Муравьев был очень доступен, может быть, потому, что любил быть центром власти, и приемная его была по утрам битком набита. Несмотря на свой деспотизм, Муравьев умел выслушивать, но власти из своих рук выпускать не любил. Один из штатских генералов департамента корабельных лесов, посланный для ревизии бузулукского бора, где были злоупотребления, представил толстейшую тетрадь всяких своих соображений и предположений и думал этим выслужиться. Муравьев велел мне доложить, и я в докладе пункт за пунктом опроверг предположения генерала. Сначала Муравьев слушал терпеливо, по йотом уставился на меня сердито через очки, стал торопить. "Ну, ну",-- наконец не вытерпел и говорит: "Чего же вы хотите?!" Я ответил, что генерал, ревизовавший бузулукский бор, ничего не сказал такого, чего бы мы не знали гораздо лучше его из немецких и русских книг о мерах охранения лесов; но ведь тут не в них дело. "А в чем же?" -- "Да в том, что М. (лесничий)-- вор". Муравьев, ни слова не ответив, взял от меня доклад и утвердил. После ревизионного нашествия я представил Муравьеву записку о результатах ревизии с моими выводами и заключениями. Когда я ему стал докладывать, ом опять начал сердиться и придираться к каждому моему заключению, но я все продолжал. Увидев, что я не понимаю его "намеков", Муравьев сказал, что от меня он требует только фактов, а выводы он сделает сам. Ему даже мои выводы показались посягательством на его власть.
Муравьев, как я сказал, не был реформатором, и сомнительно, чтобы он сочувствовал реформам; хотя своего несочувствия он никогда не высказывал, но оно как-то сквозило во всей его деятельности. Даже и в том, что он ломал, не было заметно системы. Одно время он был сильно против монахов и духовенства, не соглашался ни на какие их просьбы и при всяком случае их урезывал.

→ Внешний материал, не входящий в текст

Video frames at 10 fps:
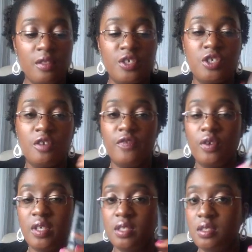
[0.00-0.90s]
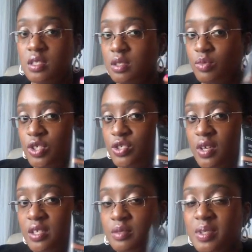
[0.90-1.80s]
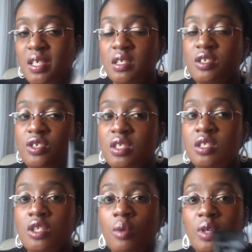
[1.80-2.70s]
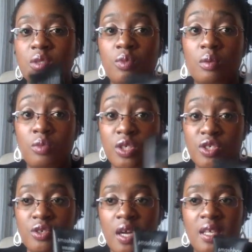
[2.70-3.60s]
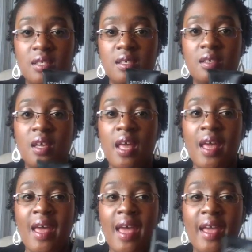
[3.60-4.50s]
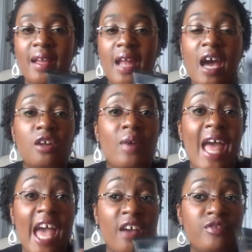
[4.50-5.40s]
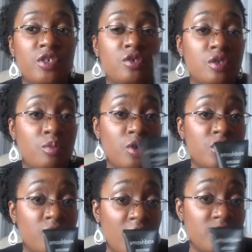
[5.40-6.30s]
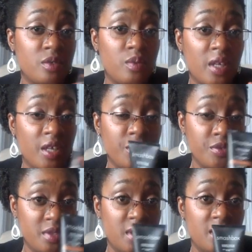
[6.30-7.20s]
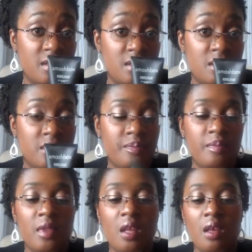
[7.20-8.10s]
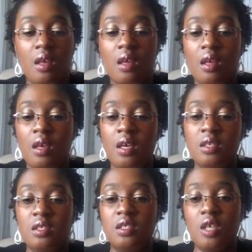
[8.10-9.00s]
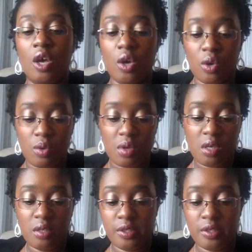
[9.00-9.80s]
the Sheer Focus Tinted Moisturizer because it's just so much more moisturizing, and I don't have to use a moisturizer when I use this. So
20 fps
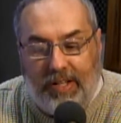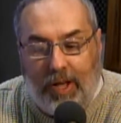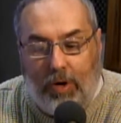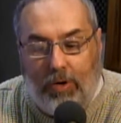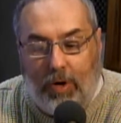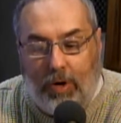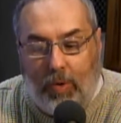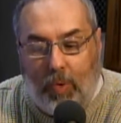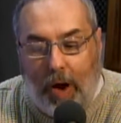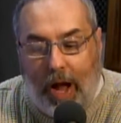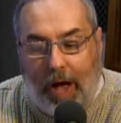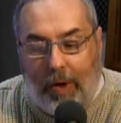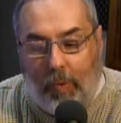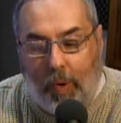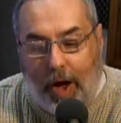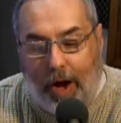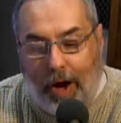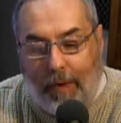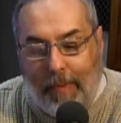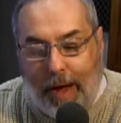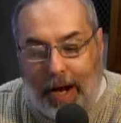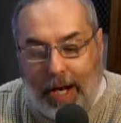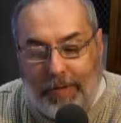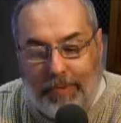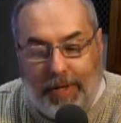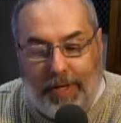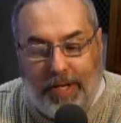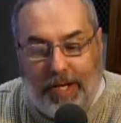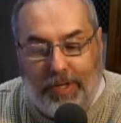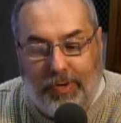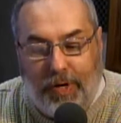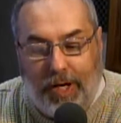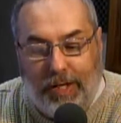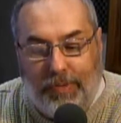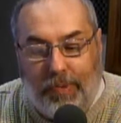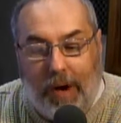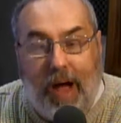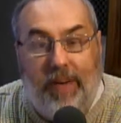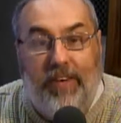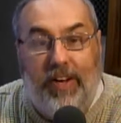local groundwater management
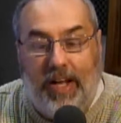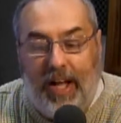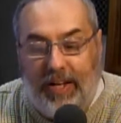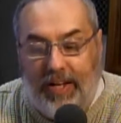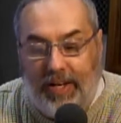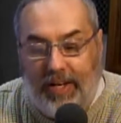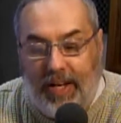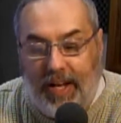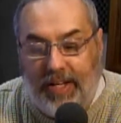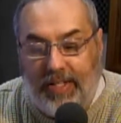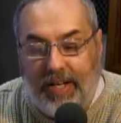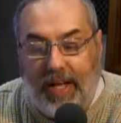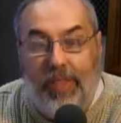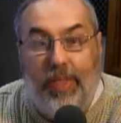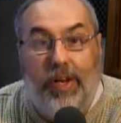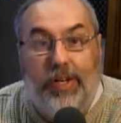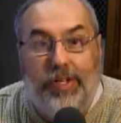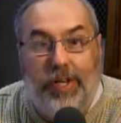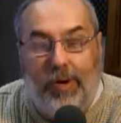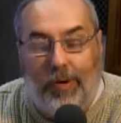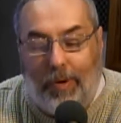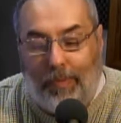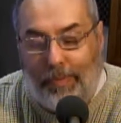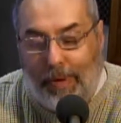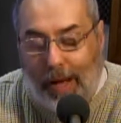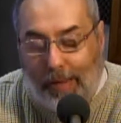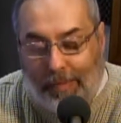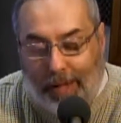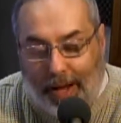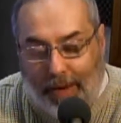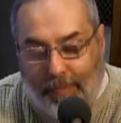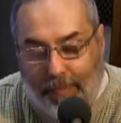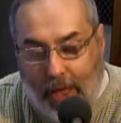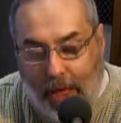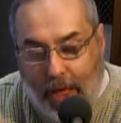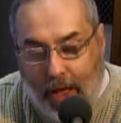districts, private entities, and the general public.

Mo вот раз поступает просьба московской Сергиевой лавры об отводе ей порядочно большого лесного участка (монастырям полагалось 150 десятин). Я готовил доклад в смысле отказа, но Муравьев, против всякого ожидания, стал мягко меня убеждать (точно это зависело от меня), что нужно войти в положение монастыря и т. д., и велел составить всеподданнейший доклад. Муравьев служил хорошим показателем "поворота", который наметился за много ранее до 19 февраля 1861 года. И 1857 году не было такого доклада, уничтожающего старое, с которым бы Муравьев не согласился, но уже в 1859 году он стал обнаруживать какую-то попятность. Например, я был командирован за границу для изучения европейского лесного законодательства и затем, с согласия Муравьева, составил проект изменений VIII тома и проект нового устава. Когда я представил эту работу Муравьеву, он одобрил ее, но не согласился на перемены сразу, а назначил комитет для рассмотрения "по частям". В 1857 году Муравьев этого бы не сделал.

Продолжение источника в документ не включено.